Insomnia is a condition that affects many people for many different reasons. Insomnia is a more intense form of sleeplessness, which prevents getting to sleep, staying asleep and experiencing deep sleep.


Sleep deprivation can lead to low attention span, poor memory, mood problems and even weight gain. Research shows that a lack of sleep can lead to significant health complications.

Developing a good pattern of sleep can reduce stress levels, improve mental clarity and overall wellbeing.


There are dedicated practises to develop a full awakening during the day and a full rest at night. Both comprehensive practises support each other.


You will need to bring mindfulness to the details of your day. You then develop subtle changes to that area and can develop a routine to incorporate sleep.


Eight Mindful Questions for the Day to Develop a Good Night’s Sleep

  1. What specific situations cause me the most stress?

  2. Am I doing, doing, doing? Is there a loss of the sense of being?

  3. Am I not doing, not doing, not doing? This leaves no outflow of energy.

  4. Do I spend lots of time in daydreams, memories, future indulgencies?

  5. Am I grounded? Do I feel earthed and alive?

  6. What am I prepared to give up for a good night’s sleep, night after night?

  7. What am I prepared to develop for a good night’s sleep, night after night?

  8. Do I overstimulate the brain with mobile phone, computer, television, films (movies) distressing news, horror films or violent drama etc?


Explorations of Day and Night to Support Sleep

  1. Be active during the day. Every day! Exercise, dance, weights, take a walk, gardening etc. Whatever you can do to get your body moving.

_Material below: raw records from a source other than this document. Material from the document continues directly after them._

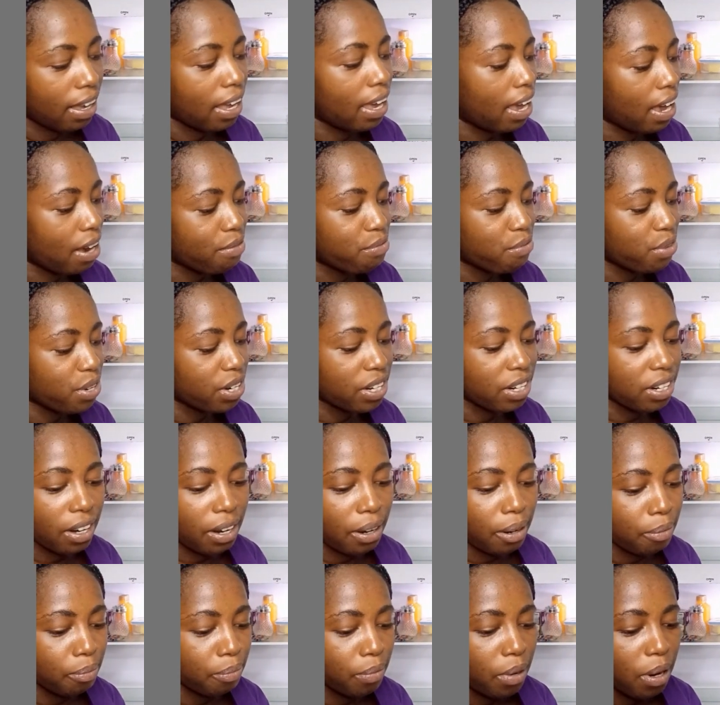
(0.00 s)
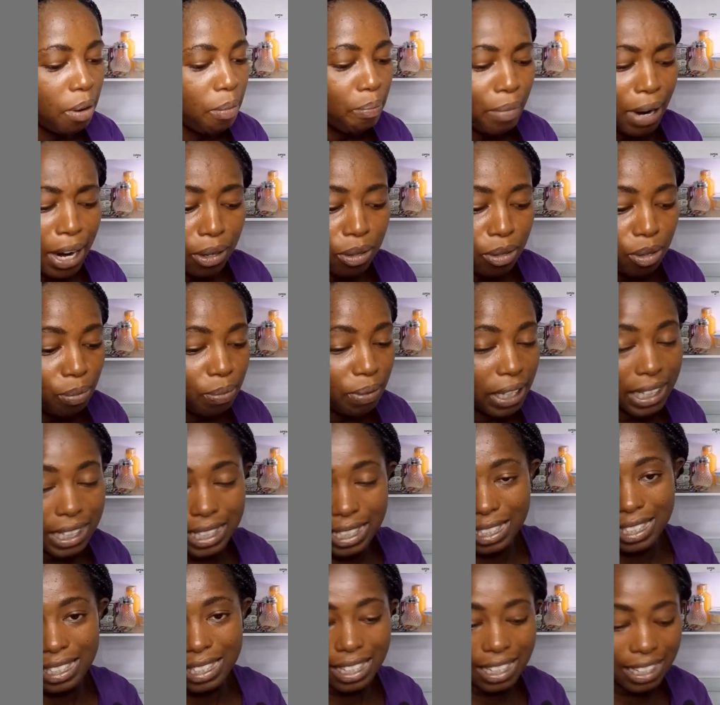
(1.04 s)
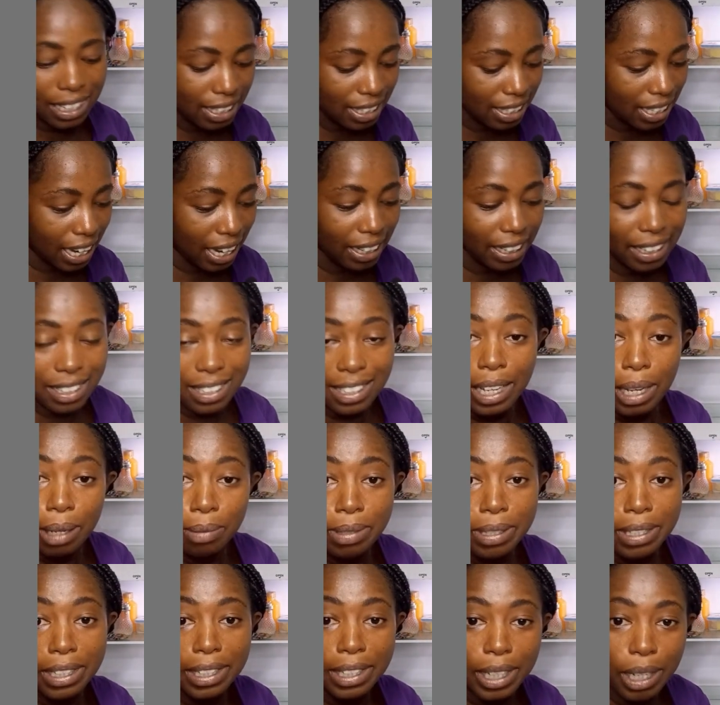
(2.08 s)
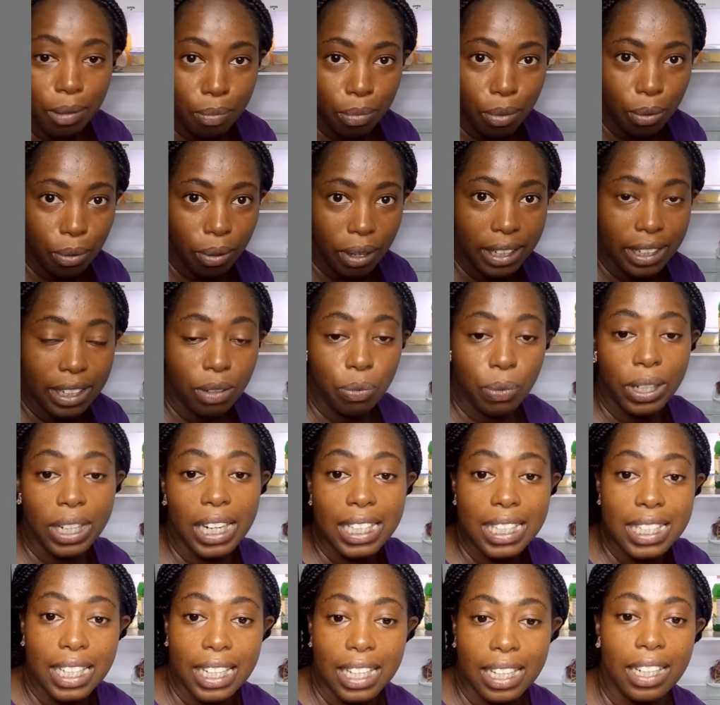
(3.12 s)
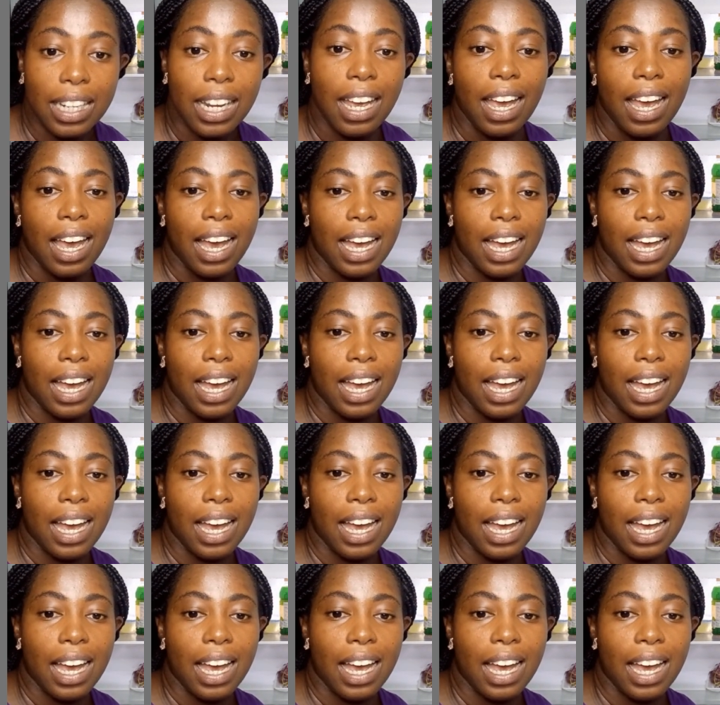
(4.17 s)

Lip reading: every microbe that is inside is kept in the bowl, and then when I take it,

  2. Are you on medication? Is the medication you are taking a stimulant? Or does it make you drowsy during the day? Perhaps discuss changing the time of day you take your medication and adjust if appropriate (Under the advice of your GP or health practitioner)

  3. Consider joining a class or course during the day to support wellbeing such as meditation, yoga, tai chi, sound healing.

  4. Meditate at home. If you are new to meditation, then listen to a guided meditation or seek guidance from a local mediation teacher.

  5. Eat nutritious food with minimal spices, salt, sugar and fat.

  6. Take little or no alcohol. Eat and drink a minimum of two hours before you sleep so food can digest.

  7. Explore evenings without use of technology stimulating braincells.

  8. Move mindfully in unhurried ways as the evening progresses.

  9. Incorporate a mindfulness activity into your bedtime routine such as brushing your teeth.

  10. Avoid caffeine, alcohol, and smoking before bed.

  11. Make the transition into horizontal posture slow and mindful.

  12. Sleep in a different direction, try a different pillow, remember three ways to sleep – on your back, on one side or the other. Full length of body. Feel body sinking into mattress. Rest in stillness. You could listen to soft music or short story or a guided meditation.

  13. Use breathwork to relax your body once in bed.

  14. Consider the use of aromatherapy oils that support sleep and relaxation.

  15. Keep a daily diary. Be mindful of subtle changes in the day and night.

  16. Go to bed at the same time and get up at the same time, 7 days a week.

  17. Take a hot bath or hot shower before sleep to relax the body.

Final Words

Be patient. You can develop the transition into deep sleep with clear intentions and commitment.

Awakening supports sleep. Sleep supports Awakening. Consider both your daytime and evening activities.

A small percentage of people experience short and irregular sleep as the norm.

Do not put too much pressure on yourself to fall asleep. This will only contribute to the stress and inability to sleep.

Resting the mind and body without full sleep is also beneficial. Avoid getting up during the night unless necessary and appreciate the stillness of body and mind in the moment.